• _PROBLEM TO SOLVE_
Could you transcribe all of the data exactly and skip any pictures?

Dataset excerpts
=-=-=-=-=

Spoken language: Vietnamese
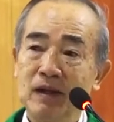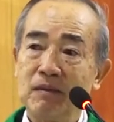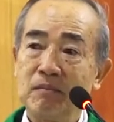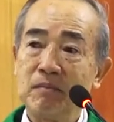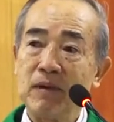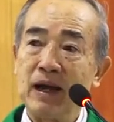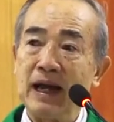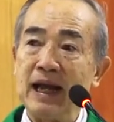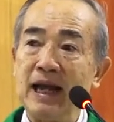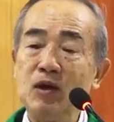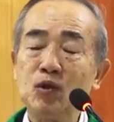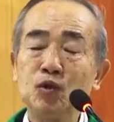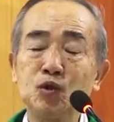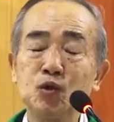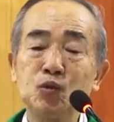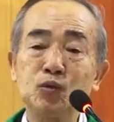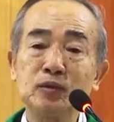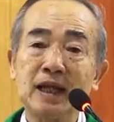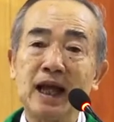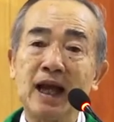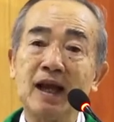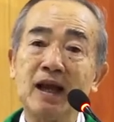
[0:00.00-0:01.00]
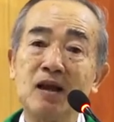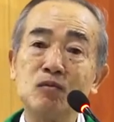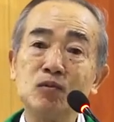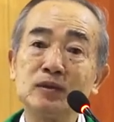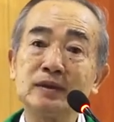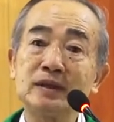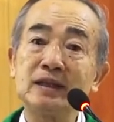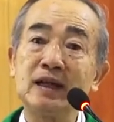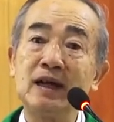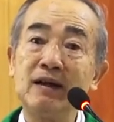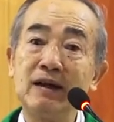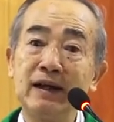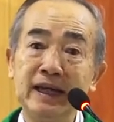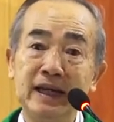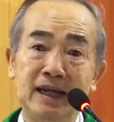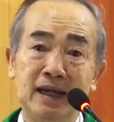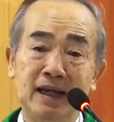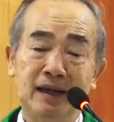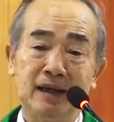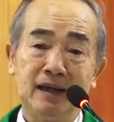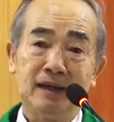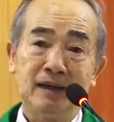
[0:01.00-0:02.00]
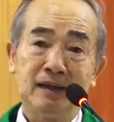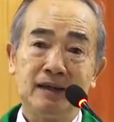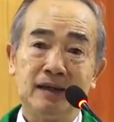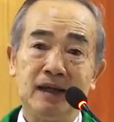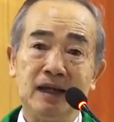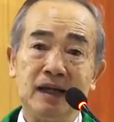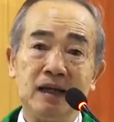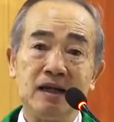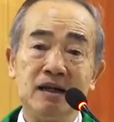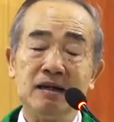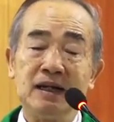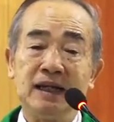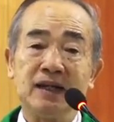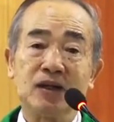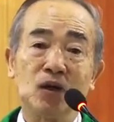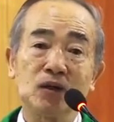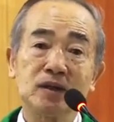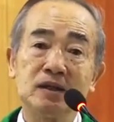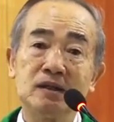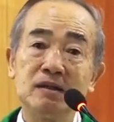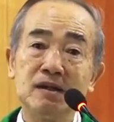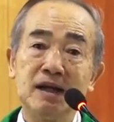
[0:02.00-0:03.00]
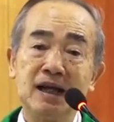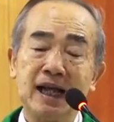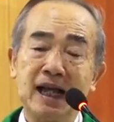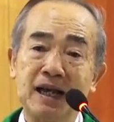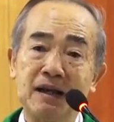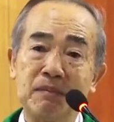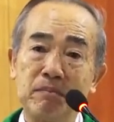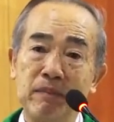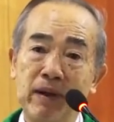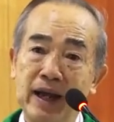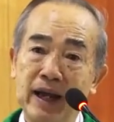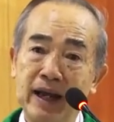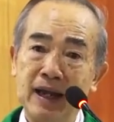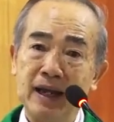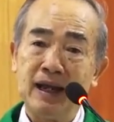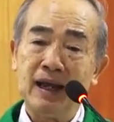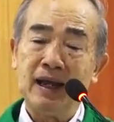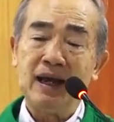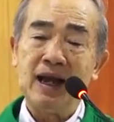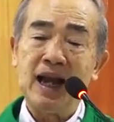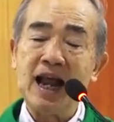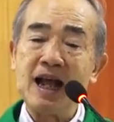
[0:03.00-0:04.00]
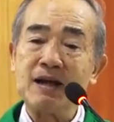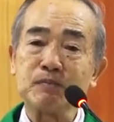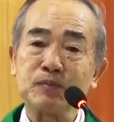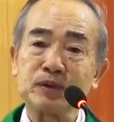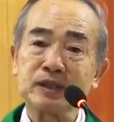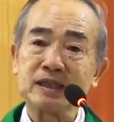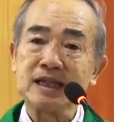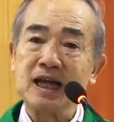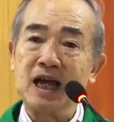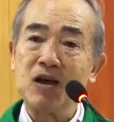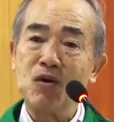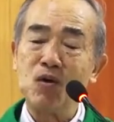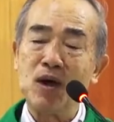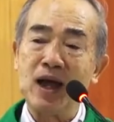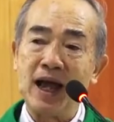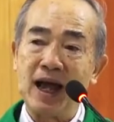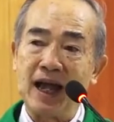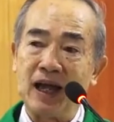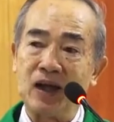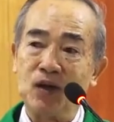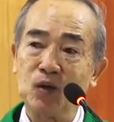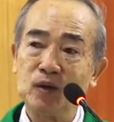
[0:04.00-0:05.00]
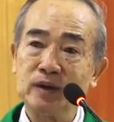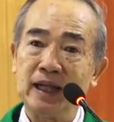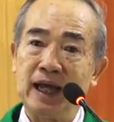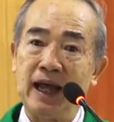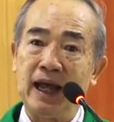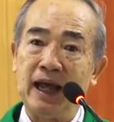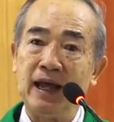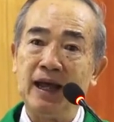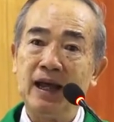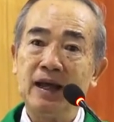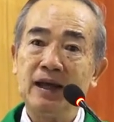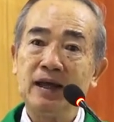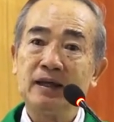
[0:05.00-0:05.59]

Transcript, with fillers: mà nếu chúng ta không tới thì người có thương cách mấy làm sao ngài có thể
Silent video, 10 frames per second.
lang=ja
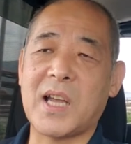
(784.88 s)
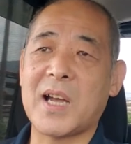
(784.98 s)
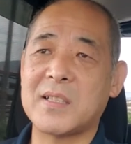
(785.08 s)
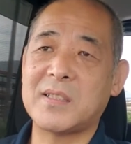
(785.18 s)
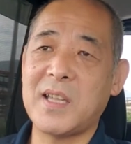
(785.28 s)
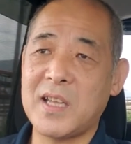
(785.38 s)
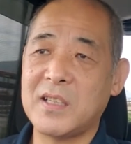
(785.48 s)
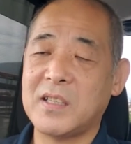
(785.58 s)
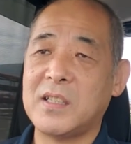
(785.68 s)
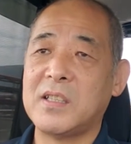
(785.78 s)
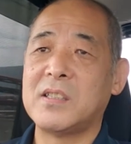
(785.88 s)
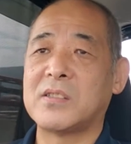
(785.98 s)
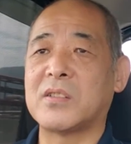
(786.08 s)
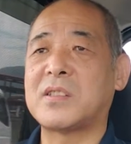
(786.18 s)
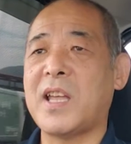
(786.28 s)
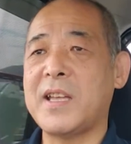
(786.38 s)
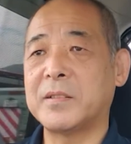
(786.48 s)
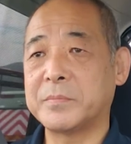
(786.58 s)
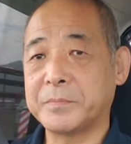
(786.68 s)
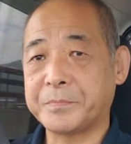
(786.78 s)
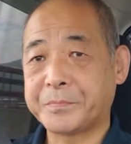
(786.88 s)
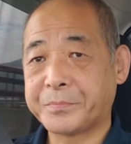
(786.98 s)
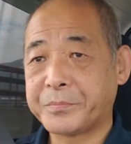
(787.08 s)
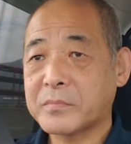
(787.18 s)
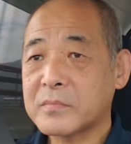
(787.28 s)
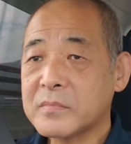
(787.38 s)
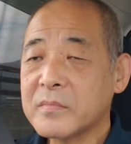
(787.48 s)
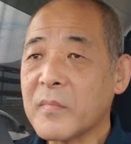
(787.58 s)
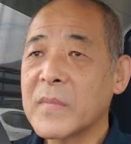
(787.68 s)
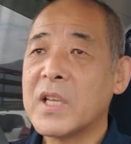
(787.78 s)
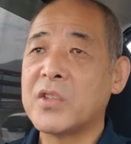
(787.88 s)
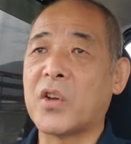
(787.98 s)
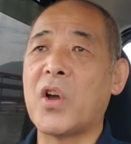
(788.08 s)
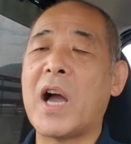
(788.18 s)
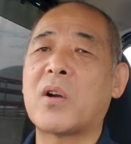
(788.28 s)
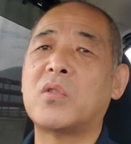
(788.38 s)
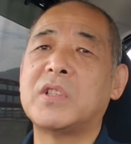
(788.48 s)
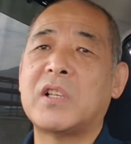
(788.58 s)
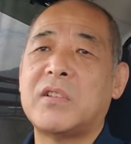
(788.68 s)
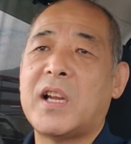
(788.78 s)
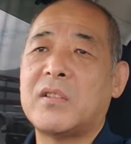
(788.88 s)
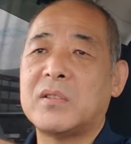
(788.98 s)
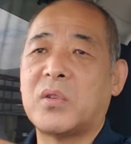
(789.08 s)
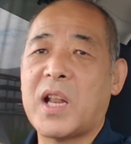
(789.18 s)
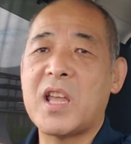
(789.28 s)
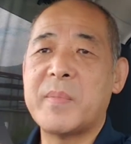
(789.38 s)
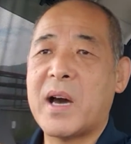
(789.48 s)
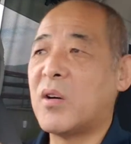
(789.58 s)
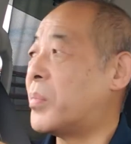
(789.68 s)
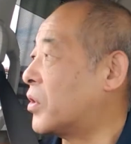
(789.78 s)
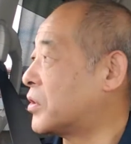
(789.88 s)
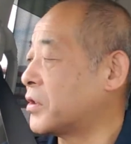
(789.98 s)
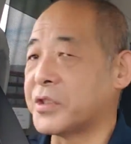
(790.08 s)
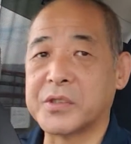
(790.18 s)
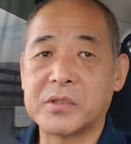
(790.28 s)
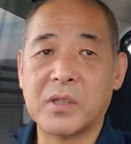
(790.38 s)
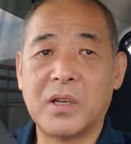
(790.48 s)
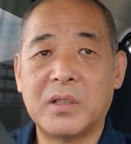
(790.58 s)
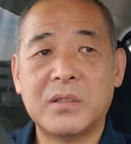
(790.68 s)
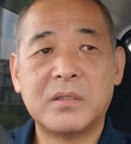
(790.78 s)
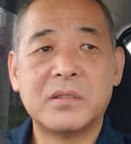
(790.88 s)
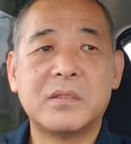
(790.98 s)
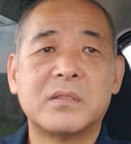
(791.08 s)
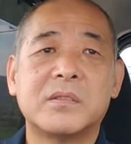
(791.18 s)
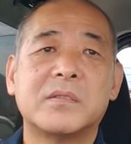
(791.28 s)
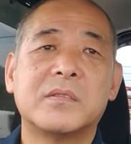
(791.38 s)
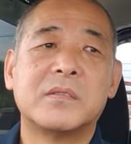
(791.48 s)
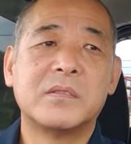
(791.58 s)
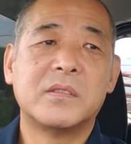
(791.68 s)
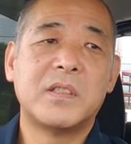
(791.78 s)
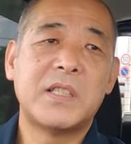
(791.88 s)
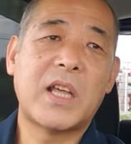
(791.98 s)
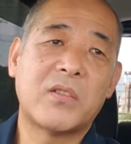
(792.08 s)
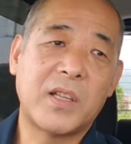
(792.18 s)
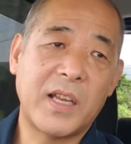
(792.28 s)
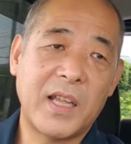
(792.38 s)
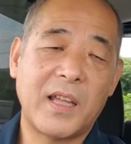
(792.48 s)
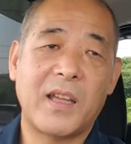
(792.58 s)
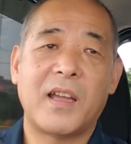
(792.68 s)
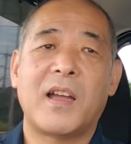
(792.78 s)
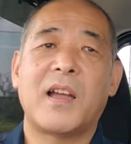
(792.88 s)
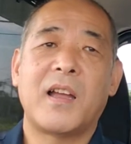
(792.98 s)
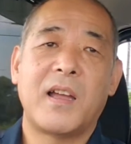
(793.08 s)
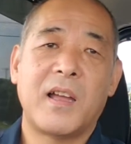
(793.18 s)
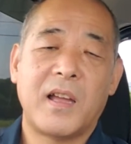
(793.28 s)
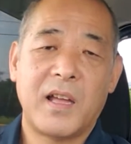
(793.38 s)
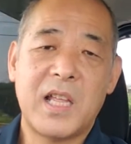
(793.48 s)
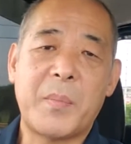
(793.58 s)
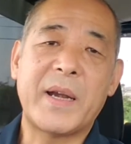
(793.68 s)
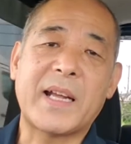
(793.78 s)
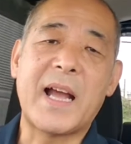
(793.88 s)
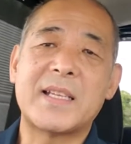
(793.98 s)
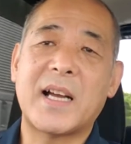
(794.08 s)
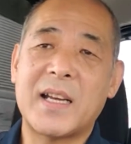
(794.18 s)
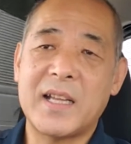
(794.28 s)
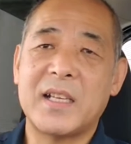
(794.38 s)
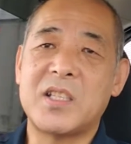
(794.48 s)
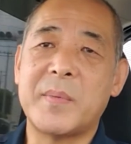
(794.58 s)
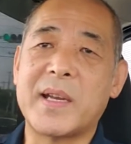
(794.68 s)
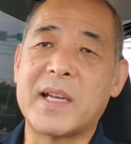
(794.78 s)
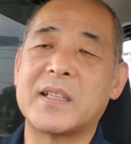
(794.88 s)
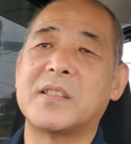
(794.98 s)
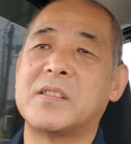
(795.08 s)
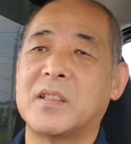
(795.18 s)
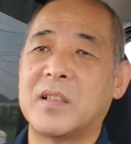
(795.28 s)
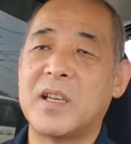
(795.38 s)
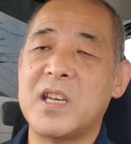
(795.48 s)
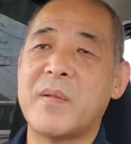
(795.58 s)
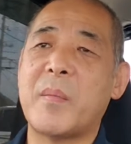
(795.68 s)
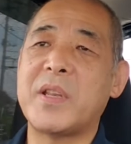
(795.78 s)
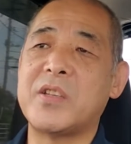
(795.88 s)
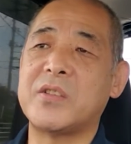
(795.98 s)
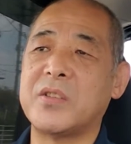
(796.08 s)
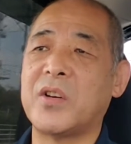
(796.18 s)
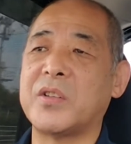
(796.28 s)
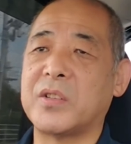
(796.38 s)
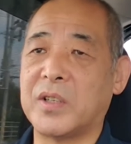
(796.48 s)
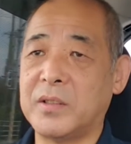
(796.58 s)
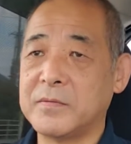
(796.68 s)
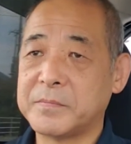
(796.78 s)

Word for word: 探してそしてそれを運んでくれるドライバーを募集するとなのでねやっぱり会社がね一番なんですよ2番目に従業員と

=-=-=-=-=

• _EXERCISE RESPONSE_
Spoken language: Vietnamese
[0:00.00-0:01.00]
[0:01.00-0:02.00]
[0:02.00-0:03.00]
[0:03.00-0:04.00]
[0:04.00-0:05.00]
[0:05.00-0:05.59]

Transcript, with fillers: mà nếu chúng ta không tới thì người có thương cách mấy làm sao ngài có thể
Silent video, 10 frames per second.
lang=ja
(784.88 s)
(784.98 s)
(785.08 s)
(785.18 s)
(785.28 s)
(785.38 s)
(785.48 s)
(785.58 s)
(785.68 s)
(785.78 s)
(785.88 s)
(785.98 s)
(786.08 s)
(786.18 s)
(786.28 s)
(786.38 s)
(786.48 s)
(786.58 s)
(786.68 s)
(786.78 s)
(786.88 s)
(786.98 s)
(787.08 s)
(787.18 s)
(787.28 s)
(787.38 s)
(787.48 s)
(787.58 s)
(787.68 s)
(787.78 s)
(787.88 s)
(787.98 s)
(788.08 s)
(788.18 s)
(788.28 s)
(788.38 s)
(788.48 s)
(788.58 s)
(788.68 s)
(788.78 s)
(788.88 s)
(788.98 s)
(789.08 s)
(789.18 s)
(789.28 s)
(789.38 s)
(789.48 s)
(789.58 s)
(789.68 s)
(789.78 s)
(789.88 s)
(789.98 s)
(790.08 s)
(790.18 s)
(790.28 s)
(790.38 s)
(790.48 s)
(790.58 s)
(790.68 s)
(790.78 s)
(790.88 s)
(790.98 s)
(791.08 s)
(791.18 s)
(791.28 s)
(791.38 s)
(791.48 s)
(791.58 s)
(791.68 s)
(791.78 s)
(791.88 s)
(791.98 s)
(792.08 s)
(792.18 s)
(792.28 s)
(792.38 s)
(792.48 s)
(792.58 s)
(792.68 s)
(792.78 s)
(792.88 s)
(792.98 s)
(793.08 s)
(793.18 s)
(793.28 s)
(793.38 s)
(793.48 s)
(793.58 s)
(793.68 s)
(793.78 s)
(793.88 s)
(793.98 s)
(794.08 s)
(794.18 s)
(794.28 s)
(794.38 s)
(794.48 s)
(794.58 s)
(794.68 s)
(794.78 s)
(794.88 s)
(794.98 s)
(795.08 s)
(795.18 s)
(795.28 s)
(795.38 s)
(795.48 s)
(795.58 s)
(795.68 s)
(795.78 s)
(795.88 s)
(795.98 s)
(796.08 s)
(796.18 s)
(796.28 s)
(796.38 s)
(796.48 s)
(796.58 s)
(796.68 s)
(796.78 s)

Word for word: 探してそしてそれを運んでくれるドライバーを募集するとなのでねやっぱり会社がね一番なんですよ2番目に従業員と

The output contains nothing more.